+++ EXTRACTED RECORDS

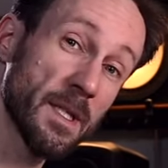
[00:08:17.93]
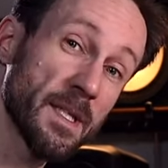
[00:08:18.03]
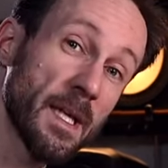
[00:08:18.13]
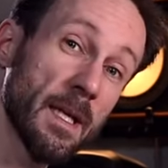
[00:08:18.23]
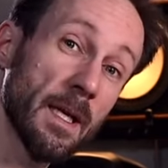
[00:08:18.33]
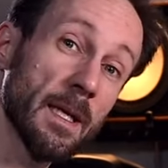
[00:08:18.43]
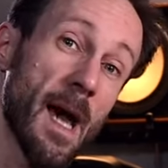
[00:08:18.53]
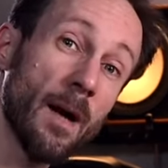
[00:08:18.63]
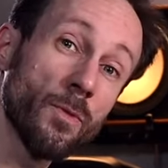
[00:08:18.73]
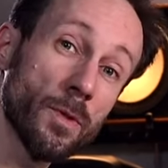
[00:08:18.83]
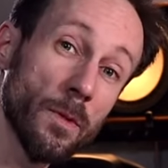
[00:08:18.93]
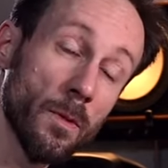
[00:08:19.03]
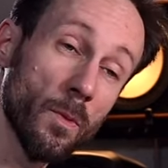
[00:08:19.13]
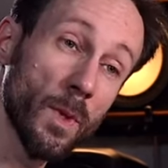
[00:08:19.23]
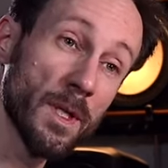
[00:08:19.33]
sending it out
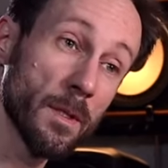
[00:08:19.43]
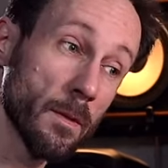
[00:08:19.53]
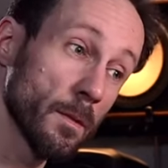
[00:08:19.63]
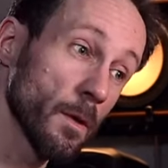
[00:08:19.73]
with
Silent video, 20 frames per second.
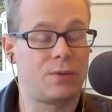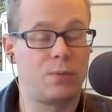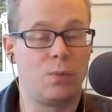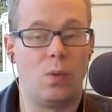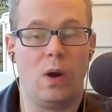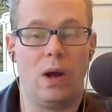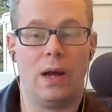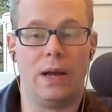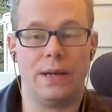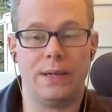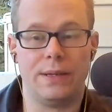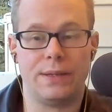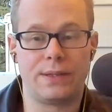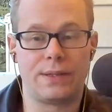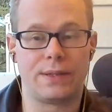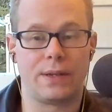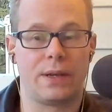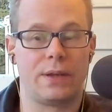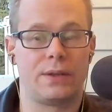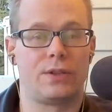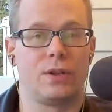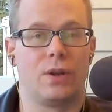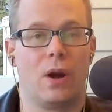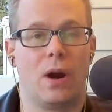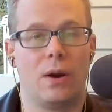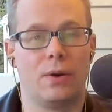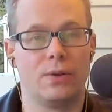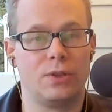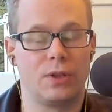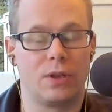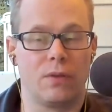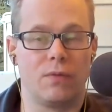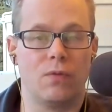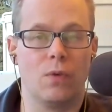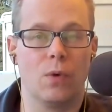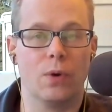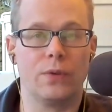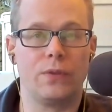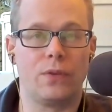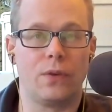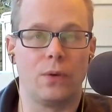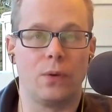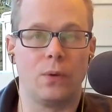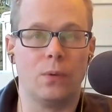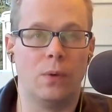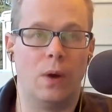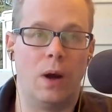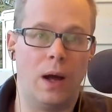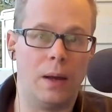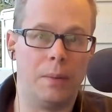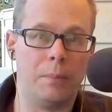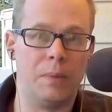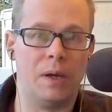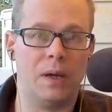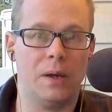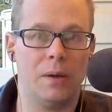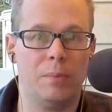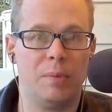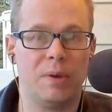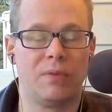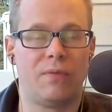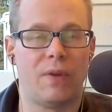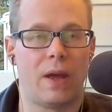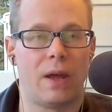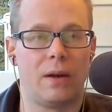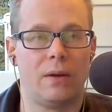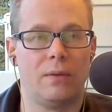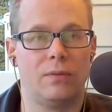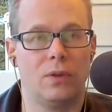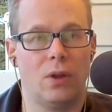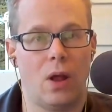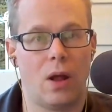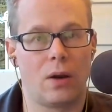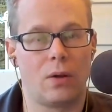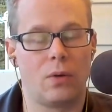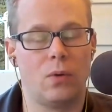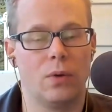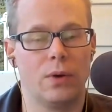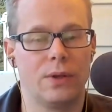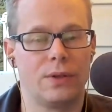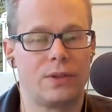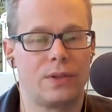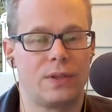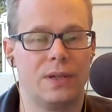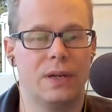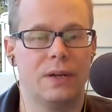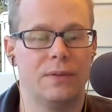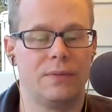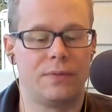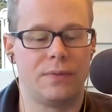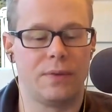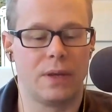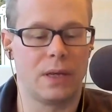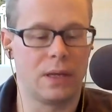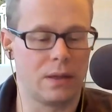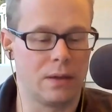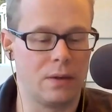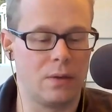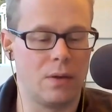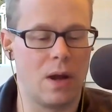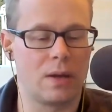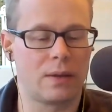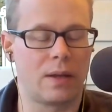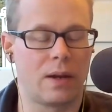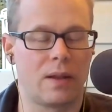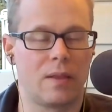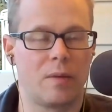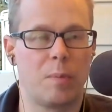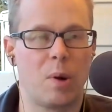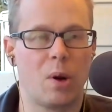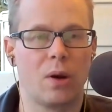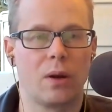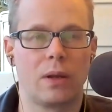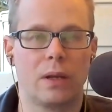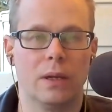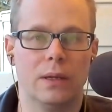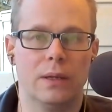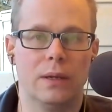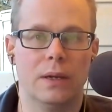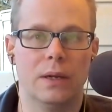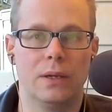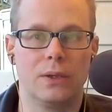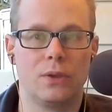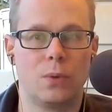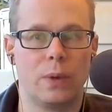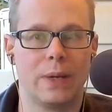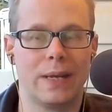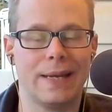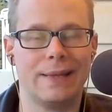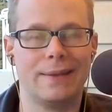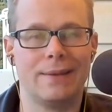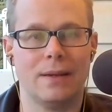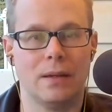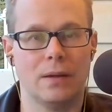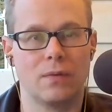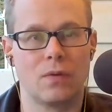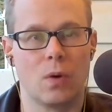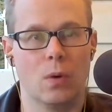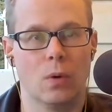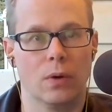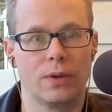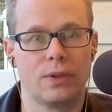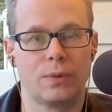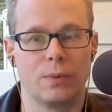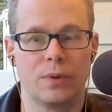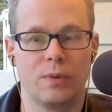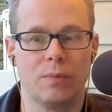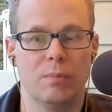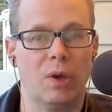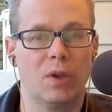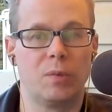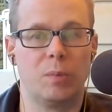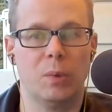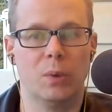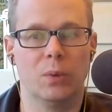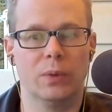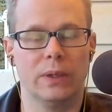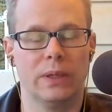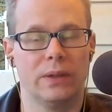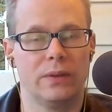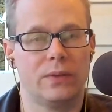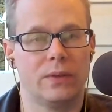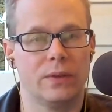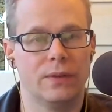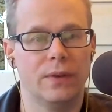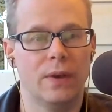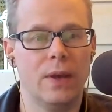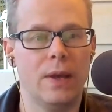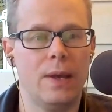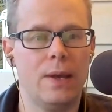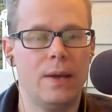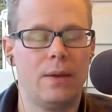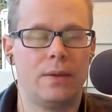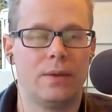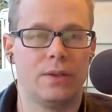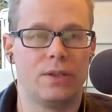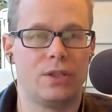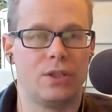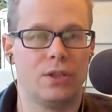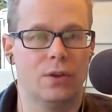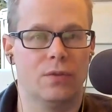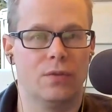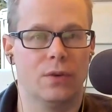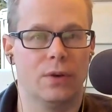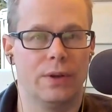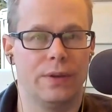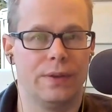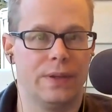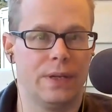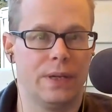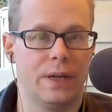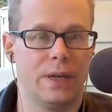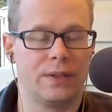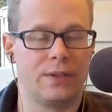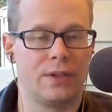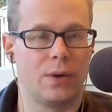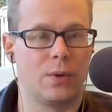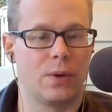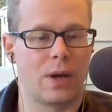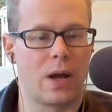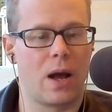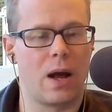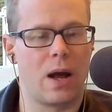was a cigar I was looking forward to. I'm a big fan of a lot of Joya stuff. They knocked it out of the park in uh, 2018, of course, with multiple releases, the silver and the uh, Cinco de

++++++

Please repeat every record exactly, leaving the pictures out.

*OUTPUT OF THE TASK*
[00:08:17.93]
[00:08:18.03]
[00:08:18.13]
[00:08:18.23]
[00:08:18.33]
[00:08:18.43]
[00:08:18.53]
[00:08:18.63]
[00:08:18.73]
[00:08:18.83]
[00:08:18.93]
[00:08:19.03]
[00:08:19.13]
[00:08:19.23]
[00:08:19.33]
sending it out
[00:08:19.43]
[00:08:19.53]
[00:08:19.63]
[00:08:19.73]
with
Silent video, 20 frames per second.
was a cigar I was looking forward to. I'm a big fan of a lot of Joya stuff. They knocked it out of the park in uh, 2018, of course, with multiple releases, the silver and the uh, Cinco de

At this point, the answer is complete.